GIVEN RECORDS section start
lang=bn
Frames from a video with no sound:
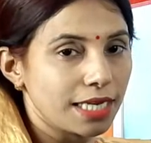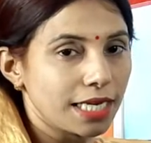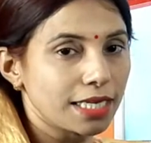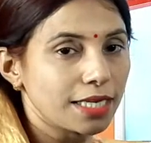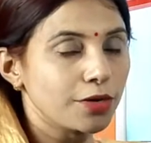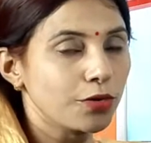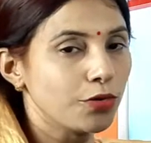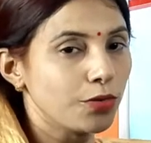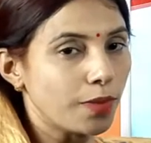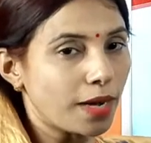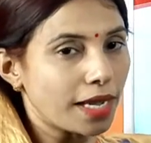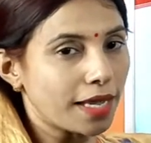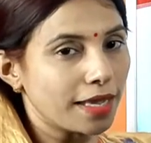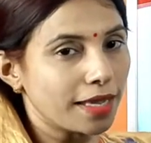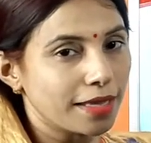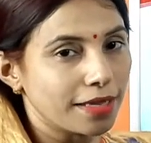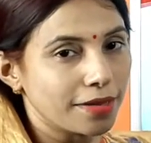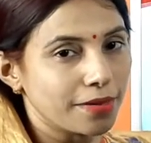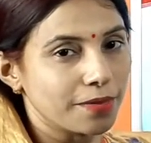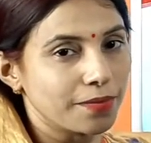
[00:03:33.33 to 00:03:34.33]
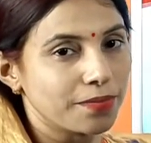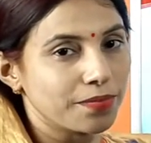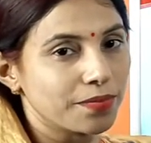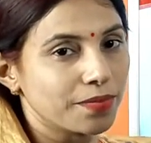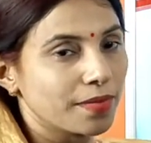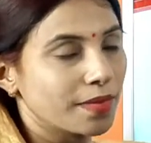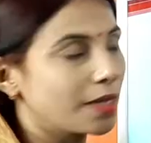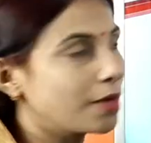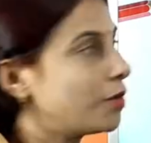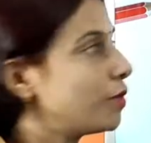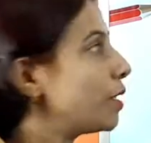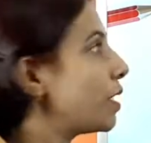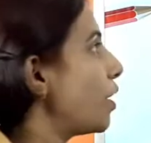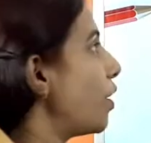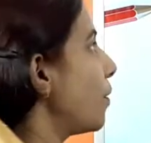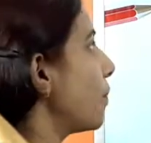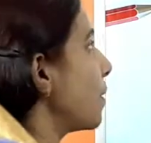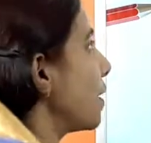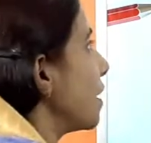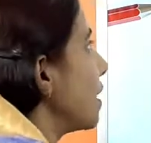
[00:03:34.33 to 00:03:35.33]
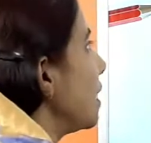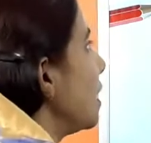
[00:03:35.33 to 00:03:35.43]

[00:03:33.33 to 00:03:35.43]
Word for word: নাকি ঘুমায় কোনটা হবে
GIVEN RECORDS section end
Output nothing but the records above, word for word, with the pictures removed.

lang=bn
Frames from a video with no sound:
[00:03:33.33 to 00:03:34.33]
[00:03:34.33 to 00:03:35.33]
[00:03:35.33 to 00:03:35.43]

[00:03:33.33 to 00:03:35.43]
Word for word: নাকি ঘুমায় কোনটা হবে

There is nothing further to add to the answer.